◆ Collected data
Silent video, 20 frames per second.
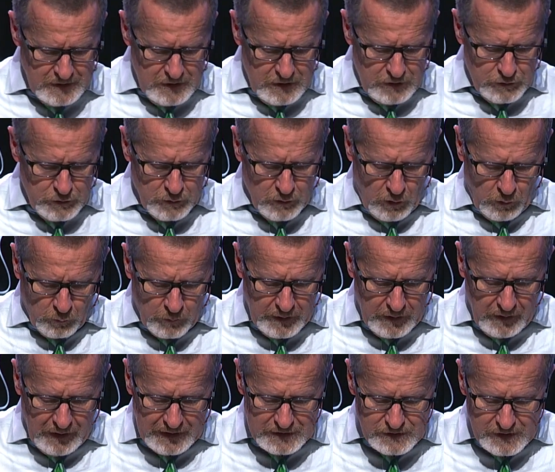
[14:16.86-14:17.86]
You don't
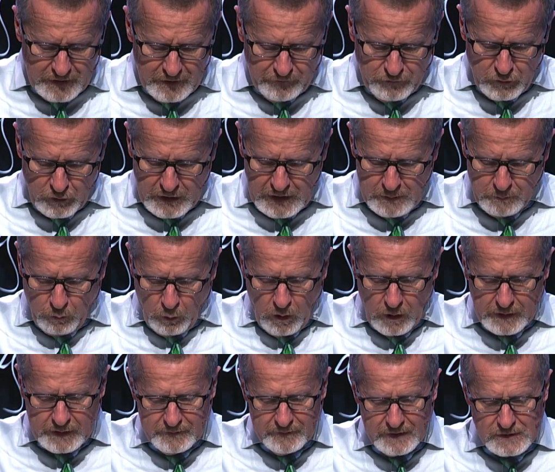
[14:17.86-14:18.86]
realize that if you keep
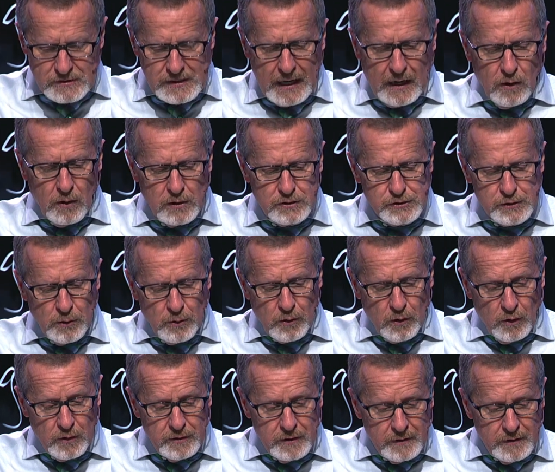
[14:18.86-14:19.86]
working this hours, you're
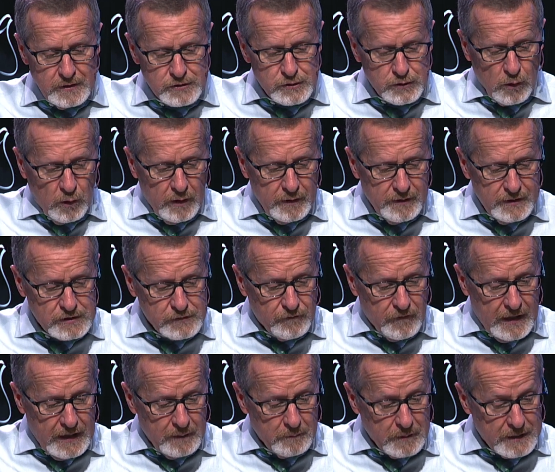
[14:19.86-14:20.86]
going to destroy this
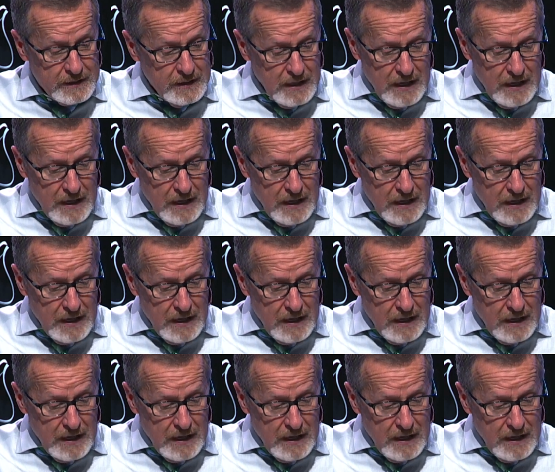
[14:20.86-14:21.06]
family.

◆ Work task
A word-for-word transcript of the entries above is needed, with pictures removed.

◆ Solution to this task
Silent video, 20 frames per second.
[14:16.86-14:17.86]
You don't
[14:17.86-14:18.86]
realize that if you keep
[14:18.86-14:19.86]
working this hours, you're
[14:19.86-14:20.86]
going to destroy this
[14:20.86-14:21.06]
family.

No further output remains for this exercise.